Her eyes sweep my face with a mixture of amusement and disapproval. ‘Why?’ she asks.

‘I love you.’

‘No other reason?’

‘What other reason is there?’

Her face dissolves, her mouth becomes blurry.

Having started inside me, the feeling won’t let go. ‘We could get a house, with a big bed and a large fire, books and wine and cigarettes. We’d have champagne glasses next to the bath, and the house will always be there so we can meet up when we’ve been away.’

‘Why are you saying this now?’

Because, I think, it’s only now that I’ve come to understand that life has a point to it when she’s around. When everyone else has gone, when the dark descends at night and the streets grow quiet, when I’m up in my room and my mind is empty, she alone stays in my thoughts. I realize that she gives me a reason for getting up in the morning, for being alive.

‘It’s too late,’ she says.

‘Is that what he told you?’

‘You’re asking too much.’

‘I won’t fail you.’

There are two, perhaps three seconds before she says, ‘Capa, you already have.’ Her speaking my name possesses an act of finality.

‘You’re still afraid?’

She doesn’t answer.

The surge of love I feel inside has nowhere left to go. ‘I guess you have everything you need, then.’

‘And nothing I want,’ she says.

There’s a silence. The look in her eyes seems far away. Nothing moves, except for my hands, a little tug of the fingers as though trying to pull her back towards me.

‘You’ll call me?’

‘Soon.’

‘You mean later?’

‘I mean soon.’

The space around her starts to re-arrange itself, subtly adjusting to the fact of my absence.

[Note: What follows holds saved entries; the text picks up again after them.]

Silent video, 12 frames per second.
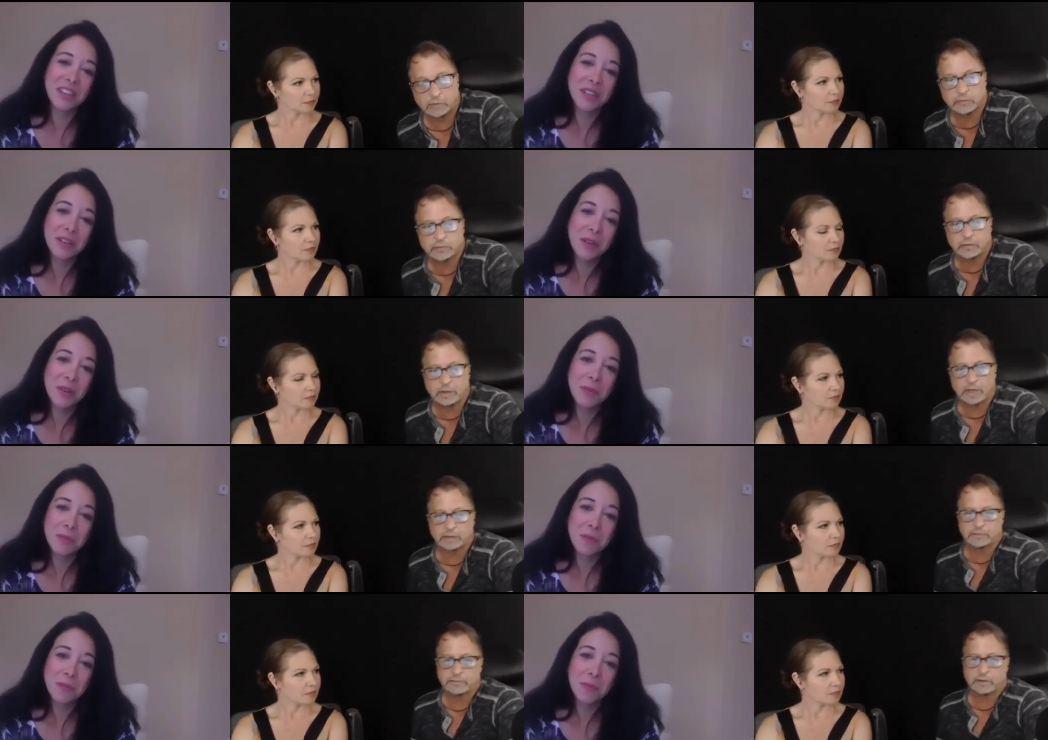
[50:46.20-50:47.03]
Speaker 1: you still
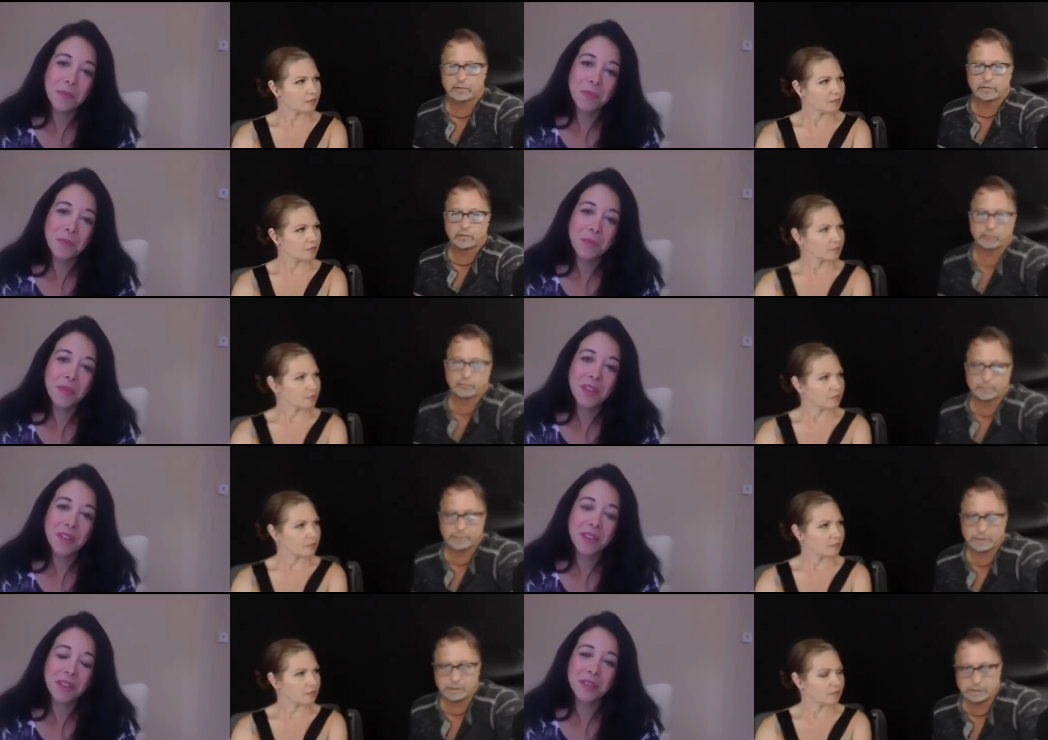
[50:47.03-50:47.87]
active on
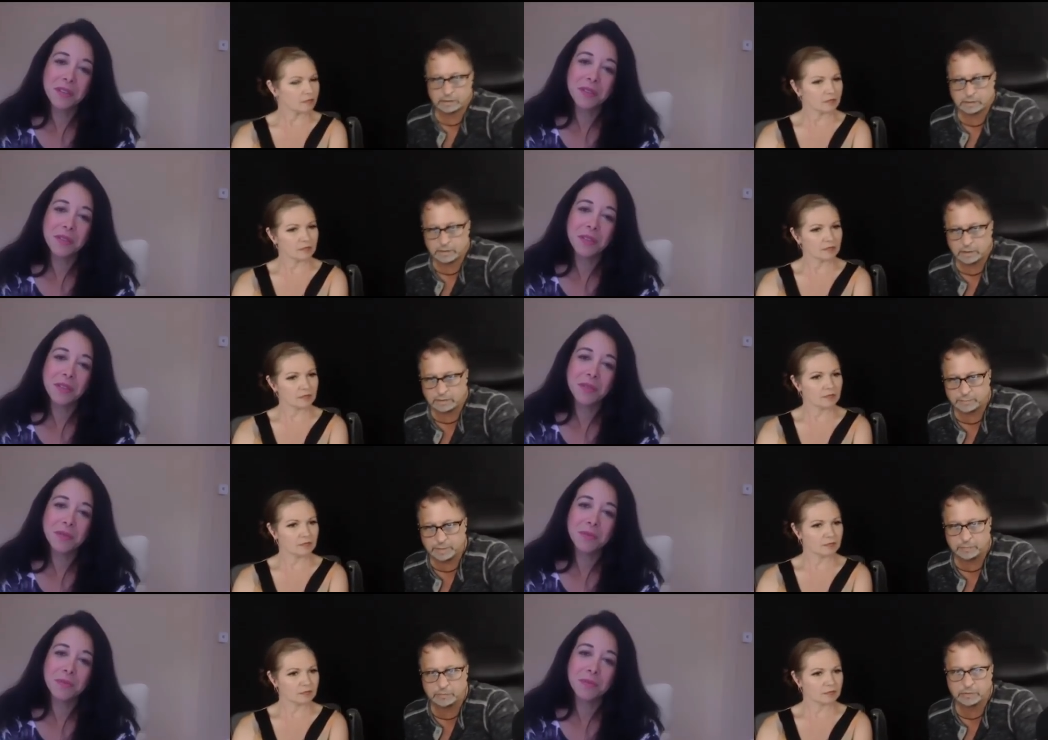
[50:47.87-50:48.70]
social media? Then,
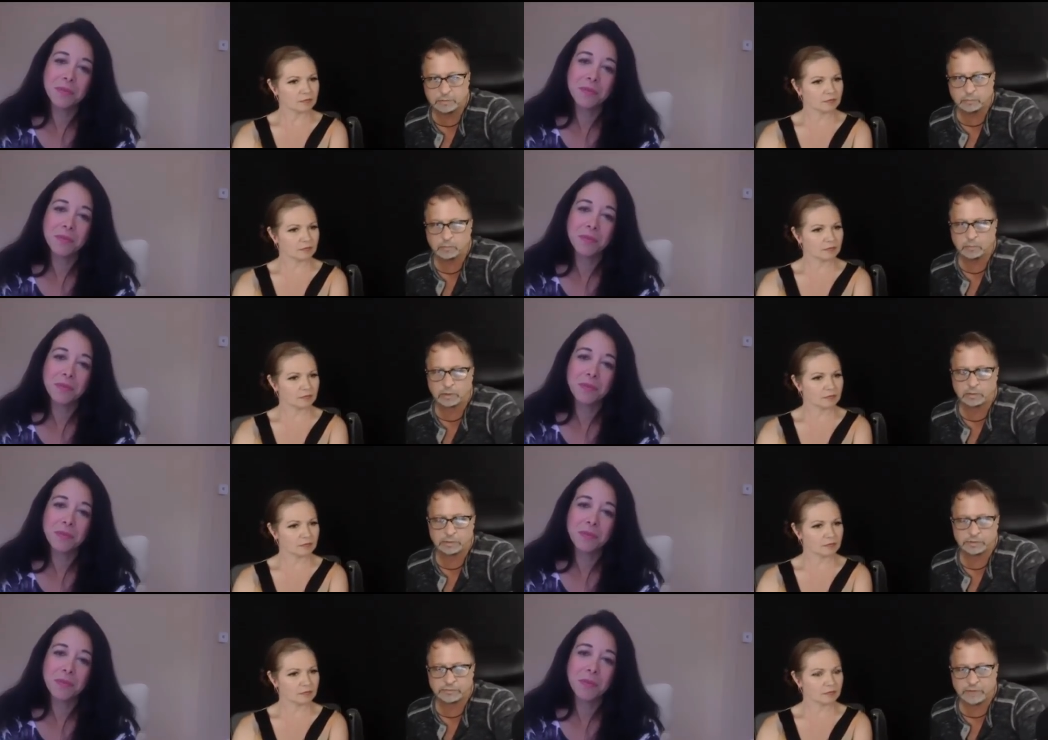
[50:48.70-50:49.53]
if people can want
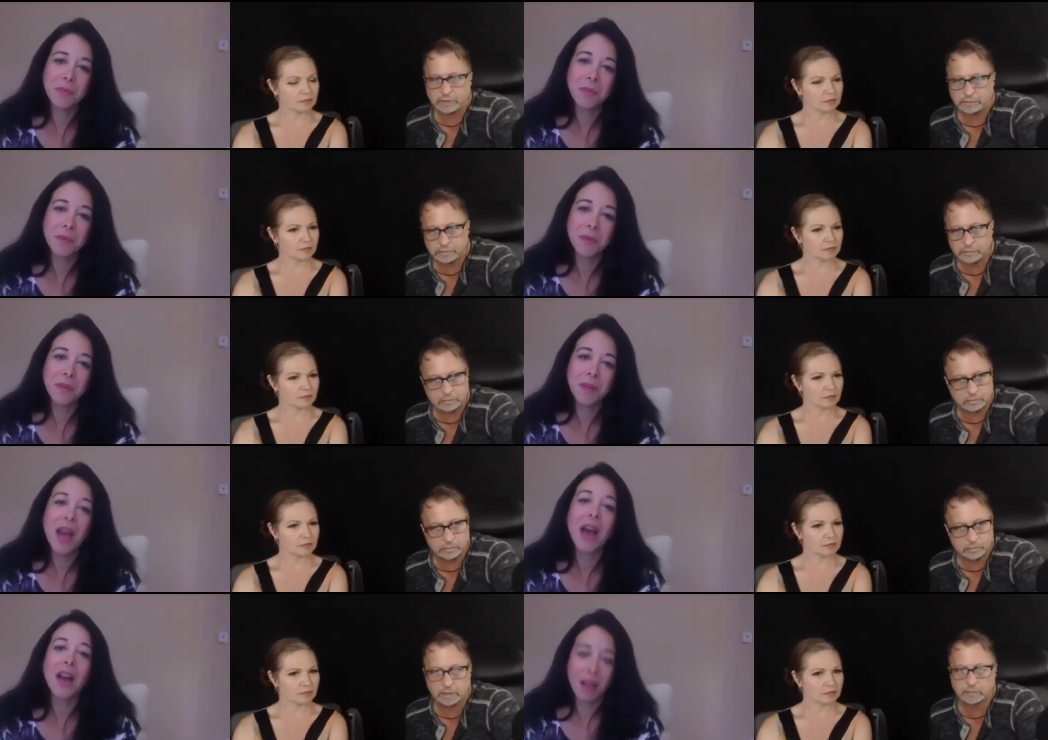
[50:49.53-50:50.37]
to reach out to
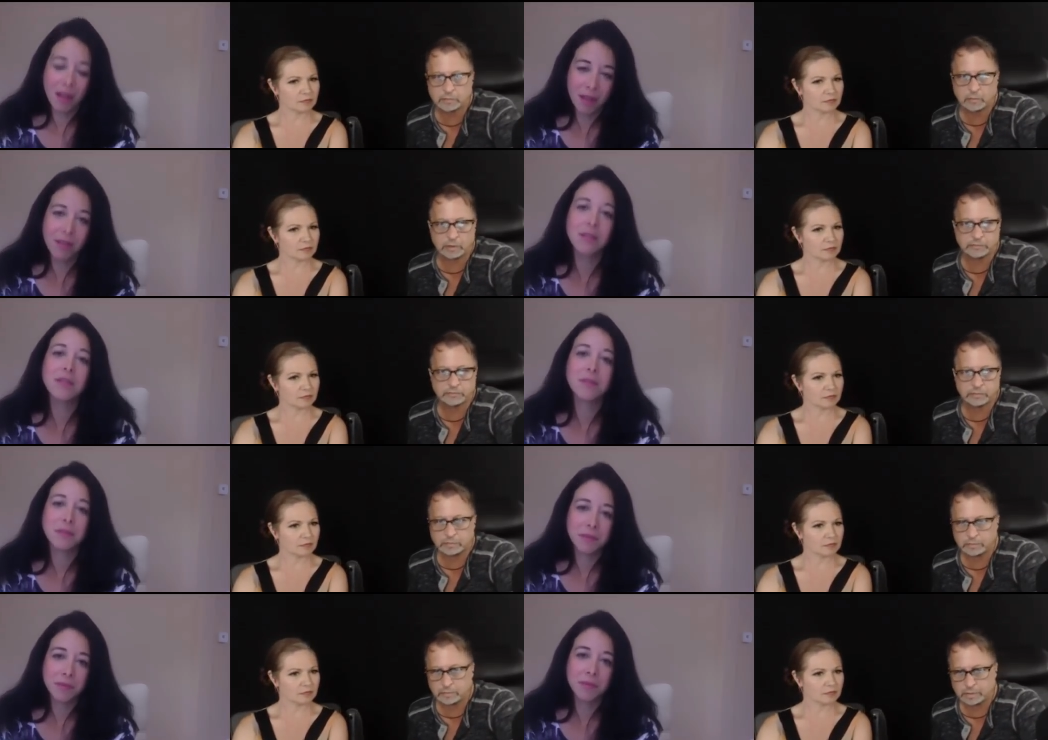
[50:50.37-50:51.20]
you and ask
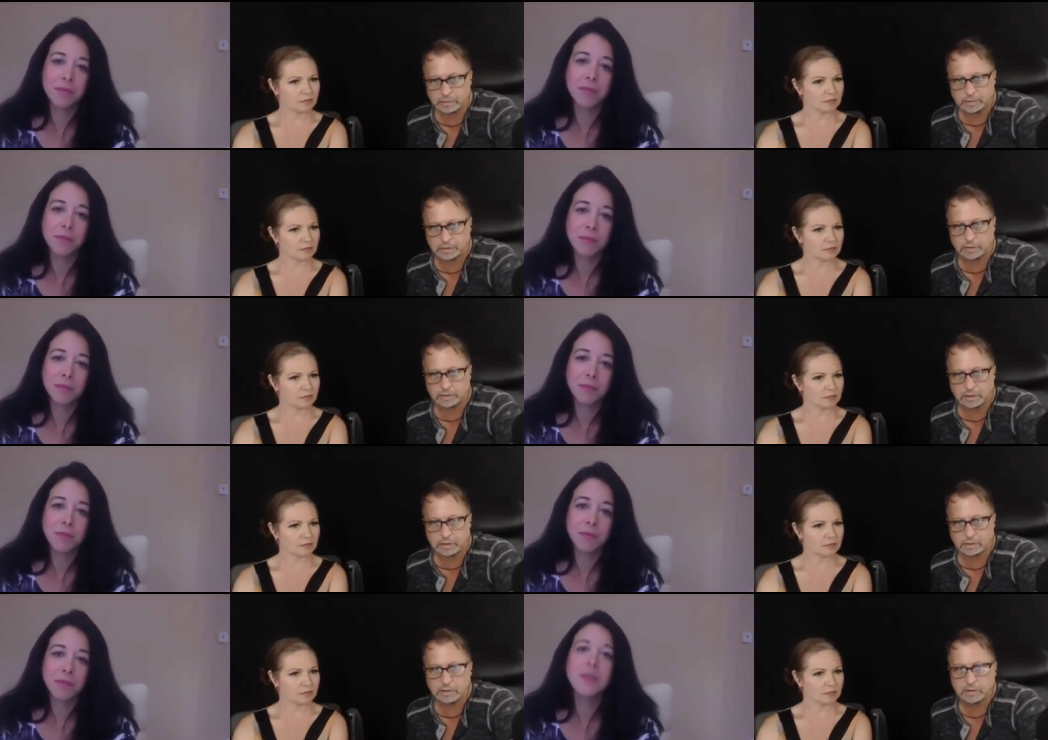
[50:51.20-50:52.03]
questions or anything like
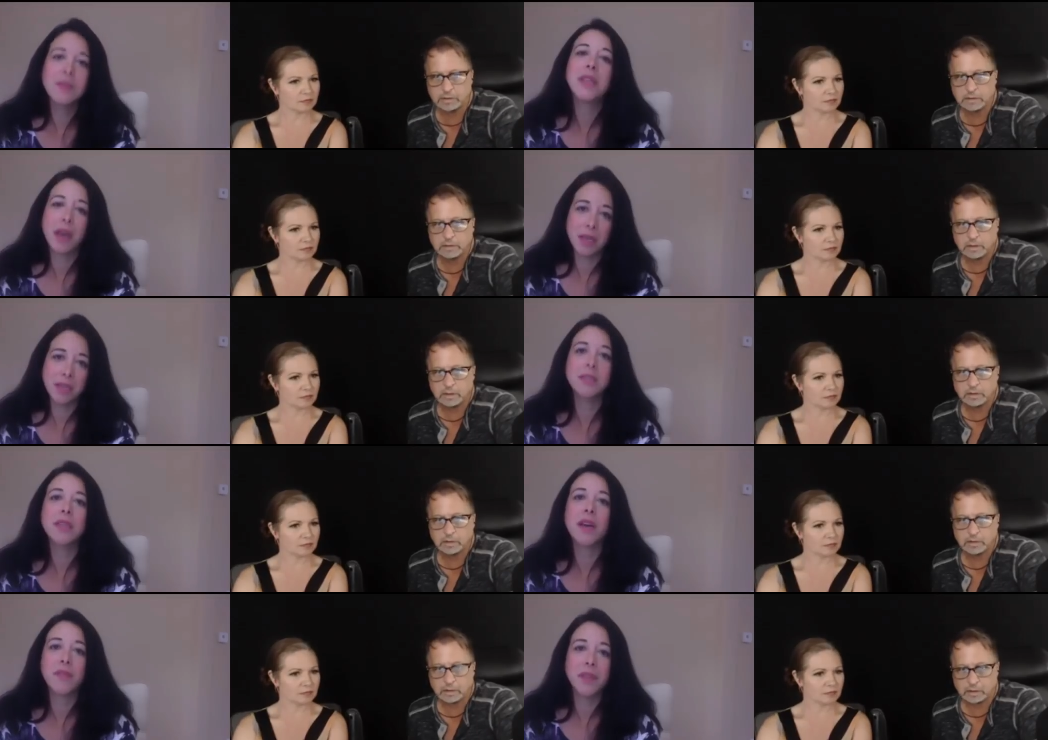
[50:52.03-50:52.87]
that.
Speaker 2: Yes,
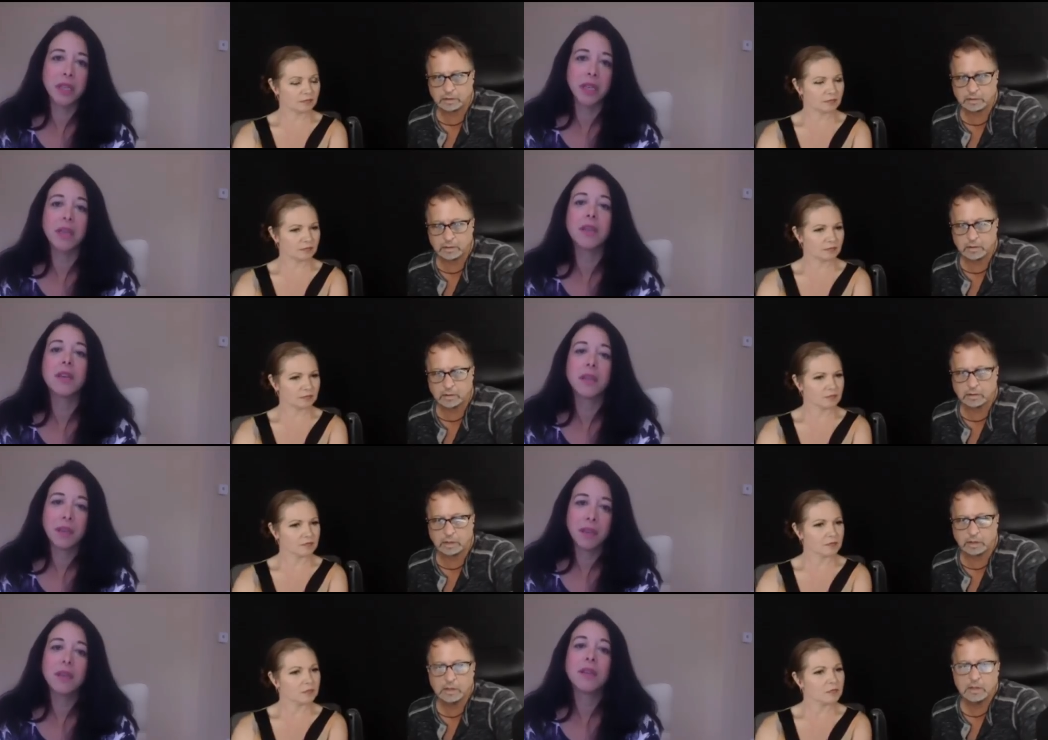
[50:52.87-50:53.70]
definitely.
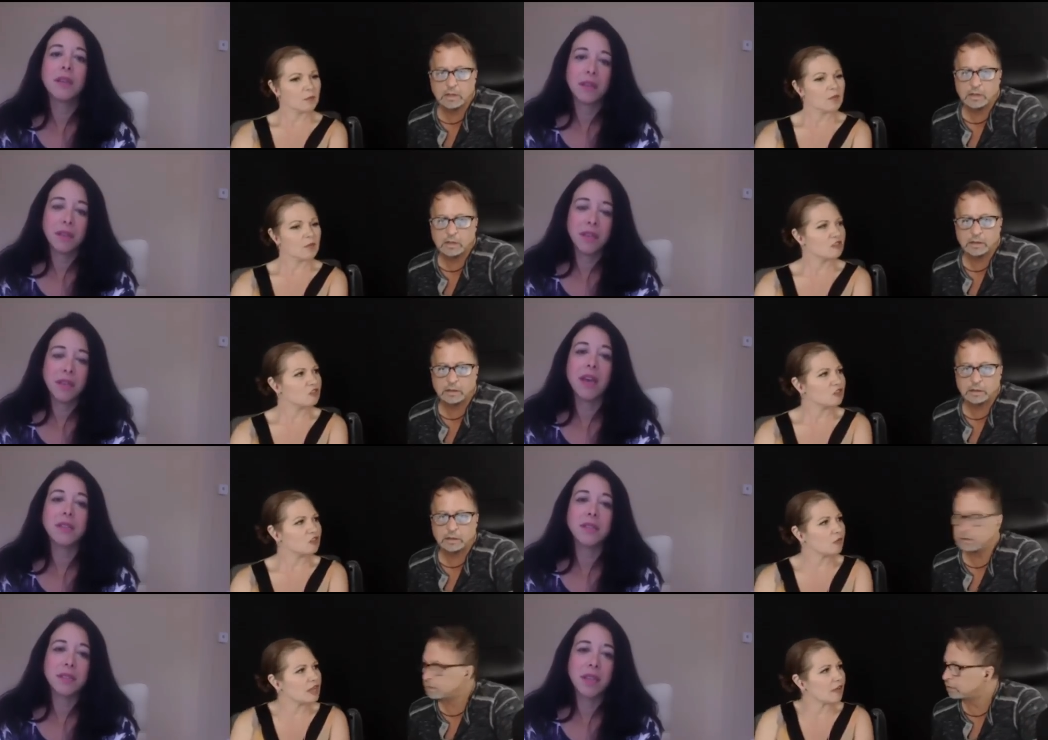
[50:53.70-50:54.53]
Okay. Yeah,
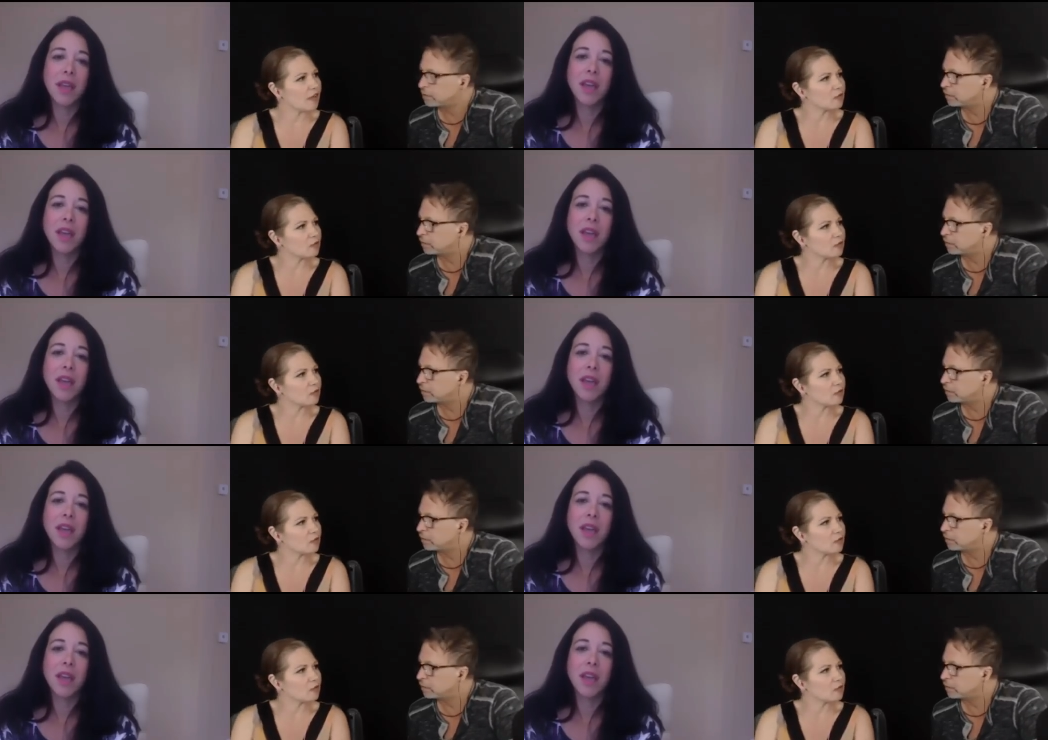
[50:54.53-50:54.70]
she only got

‘You know,’ I say, ‘it’s only now I feel ready to love again.’ And as I say it, I recognize that this is true. But my words, having tested the emptiness, come back with nothing. Already she seems beyond me, any claim I had on her gone.

She tries to smile but her face is tense with sadness.

Is she asking me to forgive her? If so, there’s nothing to forgive.

I feel no anger. Instead I feel lost, like that time as a boy playing hide-and-seek when I hid so long my friends forgot to come and find me.

A lamp next to the bed makes a low buzzing sound. The noise hovers with the energy of a conscience.

‘Where will you go?’ she says.

I look across at my Contax on the table. Its dark lens looks in this instant like a hole.

‘Oh, Capa.’

I close my eyes and everything is red suddenly. My heart lurches. An ache opens up in my gut. I feel a sense of endless falling like the snow.

*   *   *

A hotel porter knocks on the door of Ingrid’s room. She’s lying on the bed, reading a script. It’s late. She’s just made herself comfortable, and now this knocking.

Petter is still in the bathroom. ‘Get that, will you?’ he says.

With visible reluctance, Ingrid sets the typescript down, pulls herself up from the bed and makes her way to the door, just as there’s a second, more determined knock.

A young man wearing a small round hat at an angle nods. ‘A delivery for you, Miss Bergman.’

Ingrid takes possession of a package and remembers just in time to tip the porter, retrieving a dollar bill from her purse on the dresser.

‘Here,’ she says.

‘Thank you,’ he says, and retires, closing the door behind him.

The package is addressed to her. Intrigued, she opens it and pulls out a long rectangular box from inside. A shoe box.

Her stomach clenches. She removes the lid, sets aside the layers of tissue paper to reveal a pair of beautiful red shoes.

There is no name, just a note that says simply, ‘Sorry they’re not perfect.’

Ingrid experiences a painful sweetness, feels the tears held inside her head.

‘What is it?’ Petter calls from the bathroom.

‘Nothing,’ she says.

*   *   *

Ingrid wakes with a sensation of falling.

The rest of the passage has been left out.